** Opening ENTRIES SUPPLIED block **
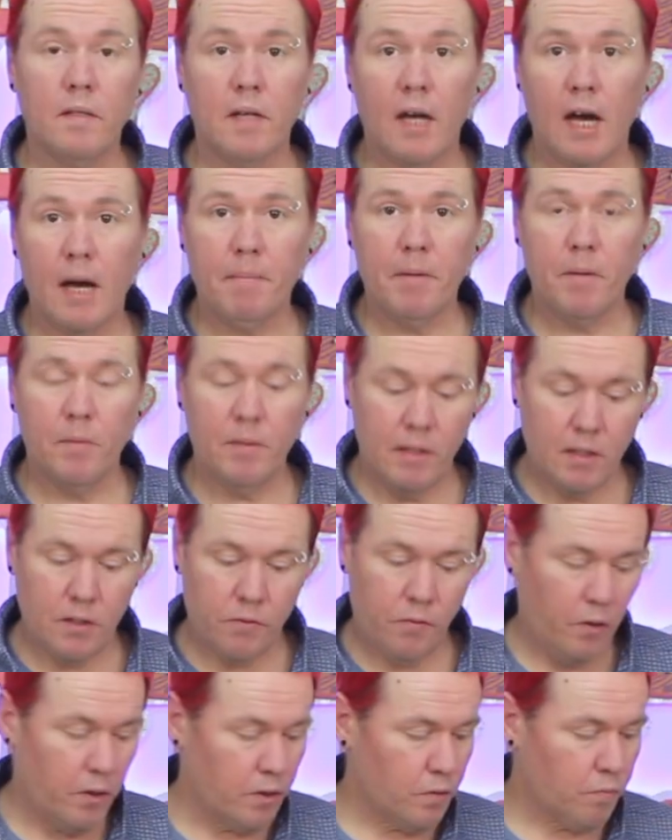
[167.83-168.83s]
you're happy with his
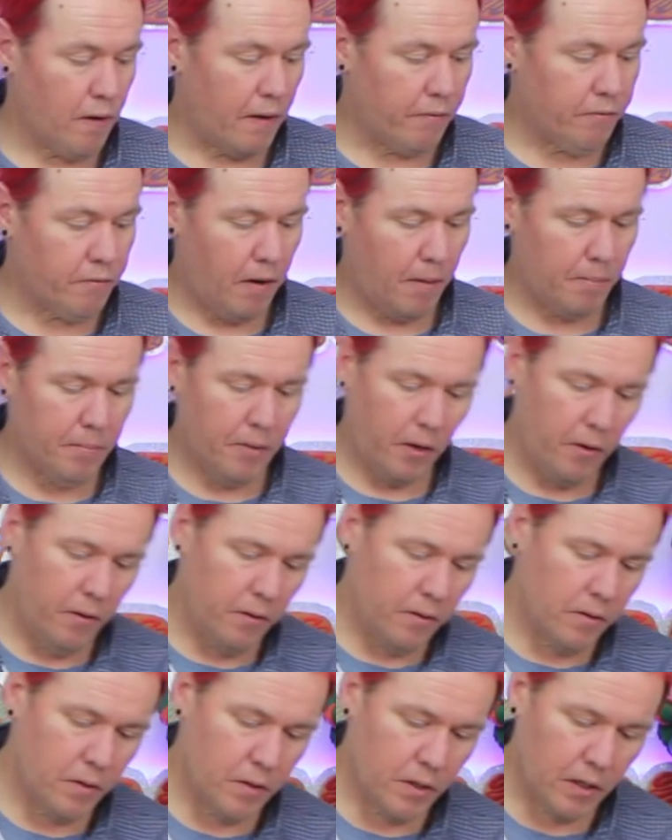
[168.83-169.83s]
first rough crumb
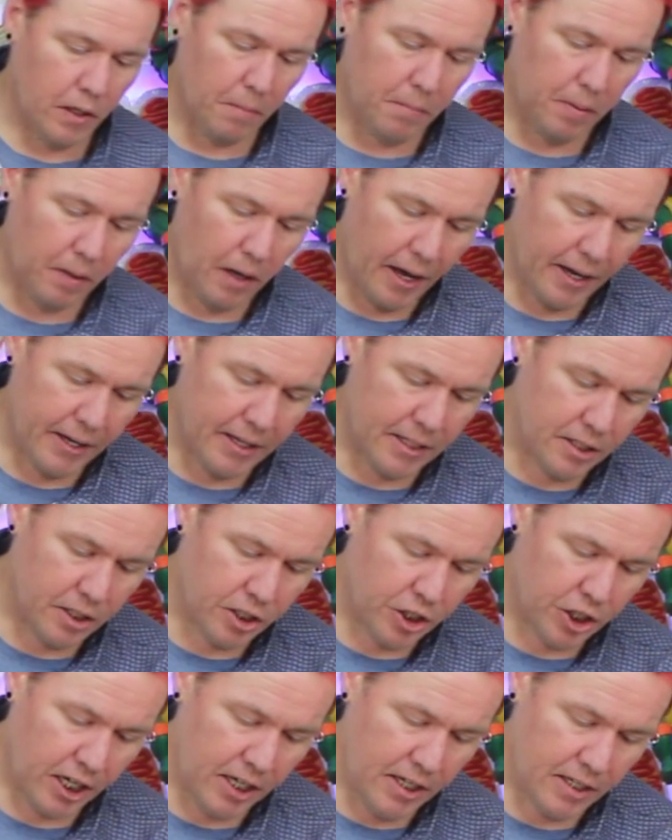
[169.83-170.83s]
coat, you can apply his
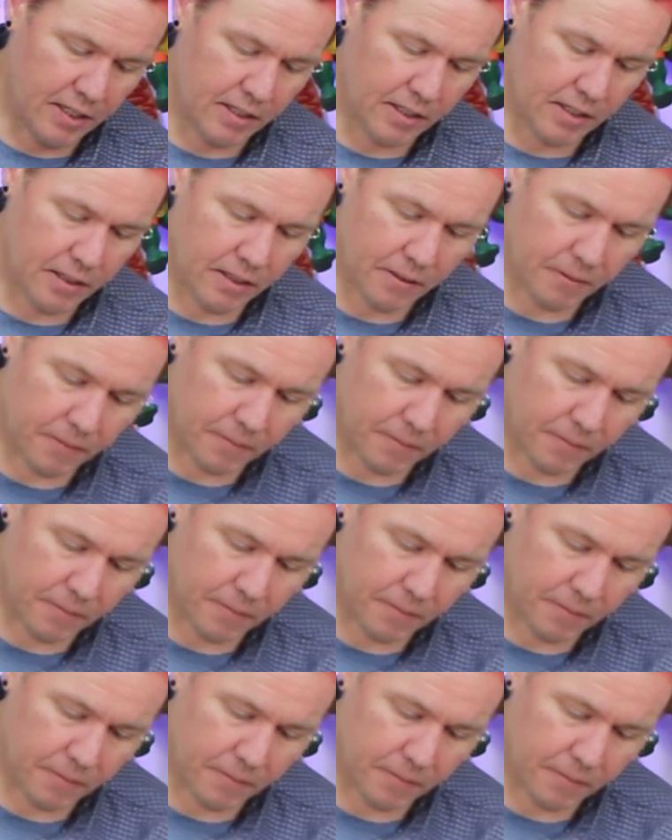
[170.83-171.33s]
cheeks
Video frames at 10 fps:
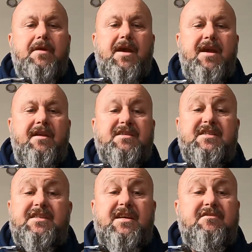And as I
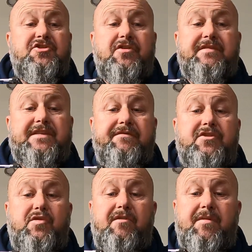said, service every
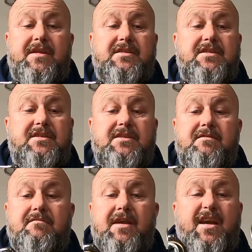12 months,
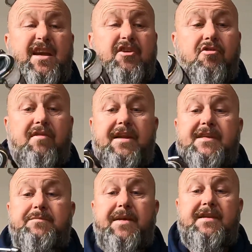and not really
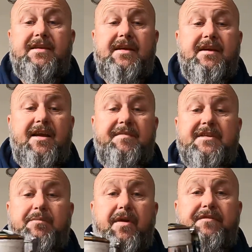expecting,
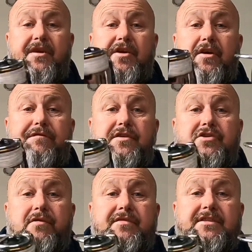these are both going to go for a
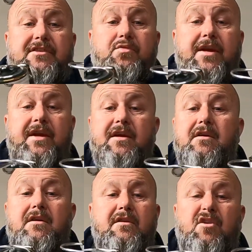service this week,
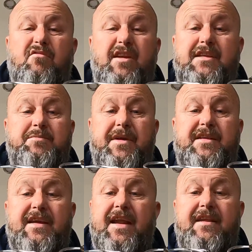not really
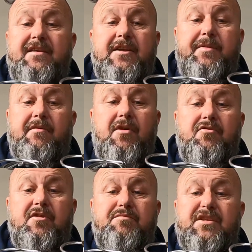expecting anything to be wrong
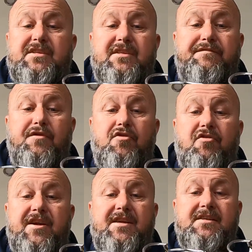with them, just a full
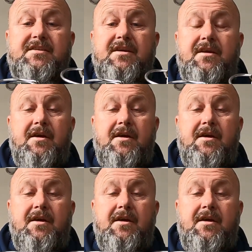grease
** Closing ENTRIES SUPPLIED block **
**TASK TO CARRY OUT**
Please set the data above down exactly, with the pictures removed.

**RESULT BELOW**
[167.83-168.83s]
you're happy with his
[168.83-169.83s]
first rough crumb
[169.83-170.83s]
coat, you can apply his
[170.83-171.33s]
cheeks
Video frames at 10 fps:
And as I
said, service every
12 months,
and not really
expecting,
these are both going to go for a
service this week,
not really
expecting anything to be wrong
with them, just a full
grease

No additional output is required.